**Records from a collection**
----

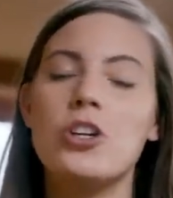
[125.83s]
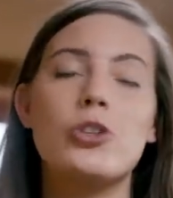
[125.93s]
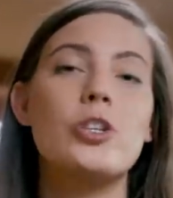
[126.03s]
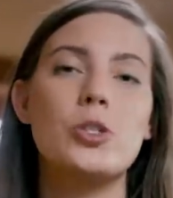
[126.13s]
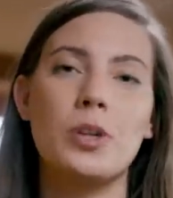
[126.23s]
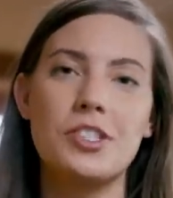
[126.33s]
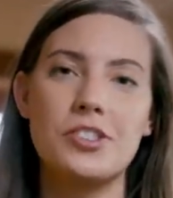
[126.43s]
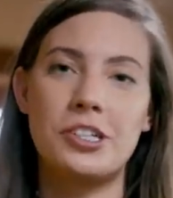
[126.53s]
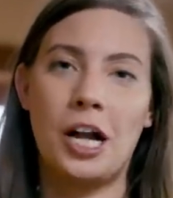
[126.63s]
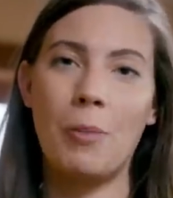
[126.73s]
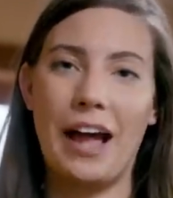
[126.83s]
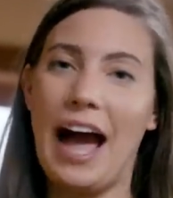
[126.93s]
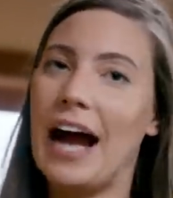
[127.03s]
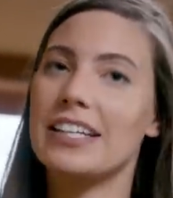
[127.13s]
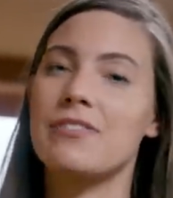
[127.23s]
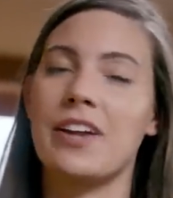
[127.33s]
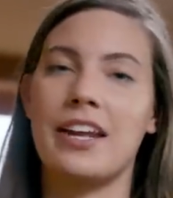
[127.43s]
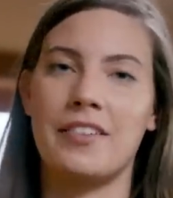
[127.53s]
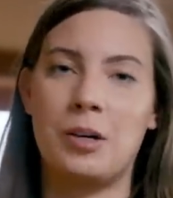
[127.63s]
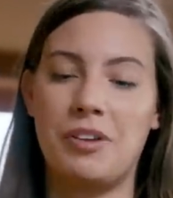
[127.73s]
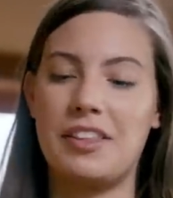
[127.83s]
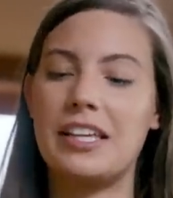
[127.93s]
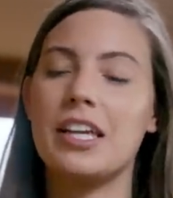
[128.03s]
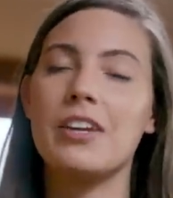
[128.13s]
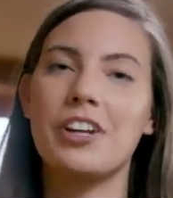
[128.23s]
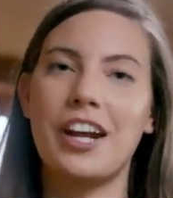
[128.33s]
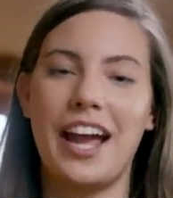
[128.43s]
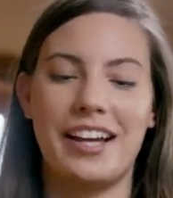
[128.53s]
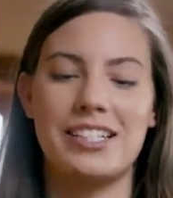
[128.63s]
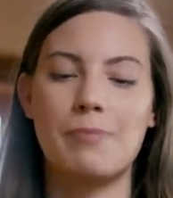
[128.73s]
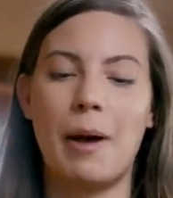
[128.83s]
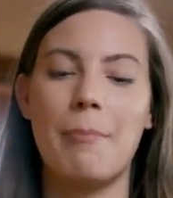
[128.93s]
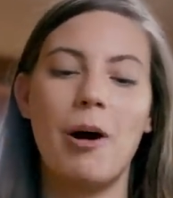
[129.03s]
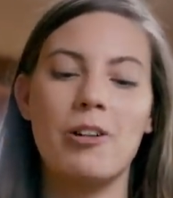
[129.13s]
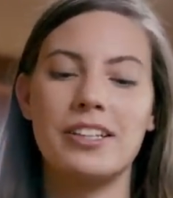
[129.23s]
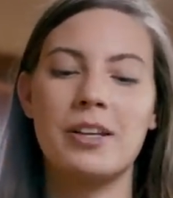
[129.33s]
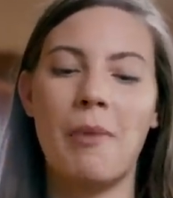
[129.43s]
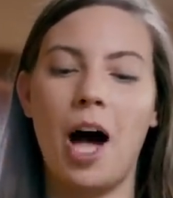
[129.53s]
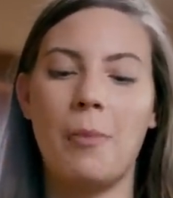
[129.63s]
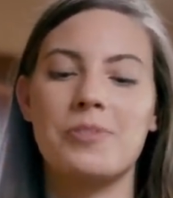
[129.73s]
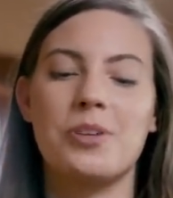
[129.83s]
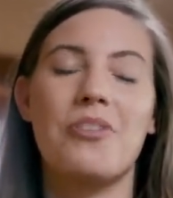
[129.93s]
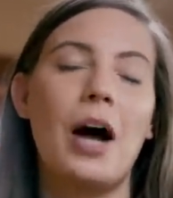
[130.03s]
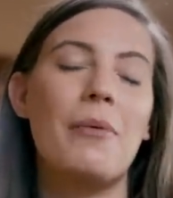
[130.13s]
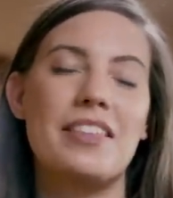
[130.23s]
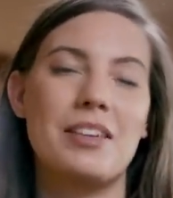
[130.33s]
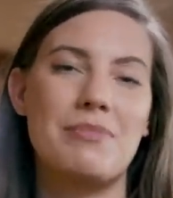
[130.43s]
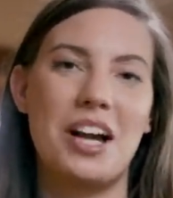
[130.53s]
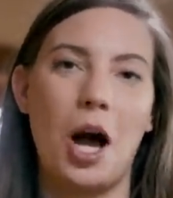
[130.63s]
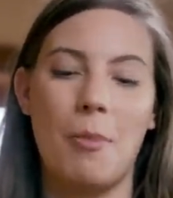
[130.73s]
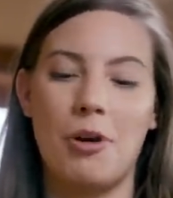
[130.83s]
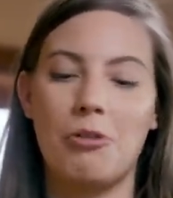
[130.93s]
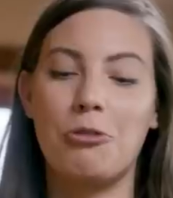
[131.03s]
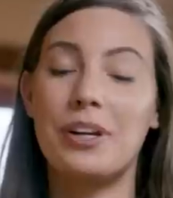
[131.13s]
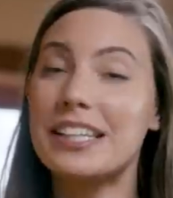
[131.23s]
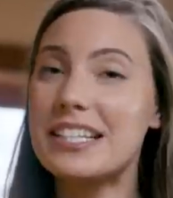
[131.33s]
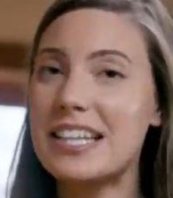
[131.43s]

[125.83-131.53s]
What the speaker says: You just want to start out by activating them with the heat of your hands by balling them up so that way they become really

----

**Exercise details**
Restate the entries above word for word, and keep the pictures out.

**Response area**
[125.83s]
[125.93s]
[126.03s]
[126.13s]
[126.23s]
[126.33s]
[126.43s]
[126.53s]
[126.63s]
[126.73s]
[126.83s]
[126.93s]
[127.03s]
[127.13s]
[127.23s]
[127.33s]
[127.43s]
[127.53s]
[127.63s]
[127.73s]
[127.83s]
[127.93s]
[128.03s]
[128.13s]
[128.23s]
[128.33s]
[128.43s]
[128.53s]
[128.63s]
[128.73s]
[128.83s]
[128.93s]
[129.03s]
[129.13s]
[129.23s]
[129.33s]
[129.43s]
[129.53s]
[129.63s]
[129.73s]
[129.83s]
[129.93s]
[130.03s]
[130.13s]
[130.23s]
[130.33s]
[130.43s]
[130.53s]
[130.63s]
[130.73s]
[130.83s]
[130.93s]
[131.03s]
[131.13s]
[131.23s]
[131.33s]
[131.43s]

[125.83-131.53s]
What the speaker says: You just want to start out by activating them with the heat of your hands by balling them up so that way they become really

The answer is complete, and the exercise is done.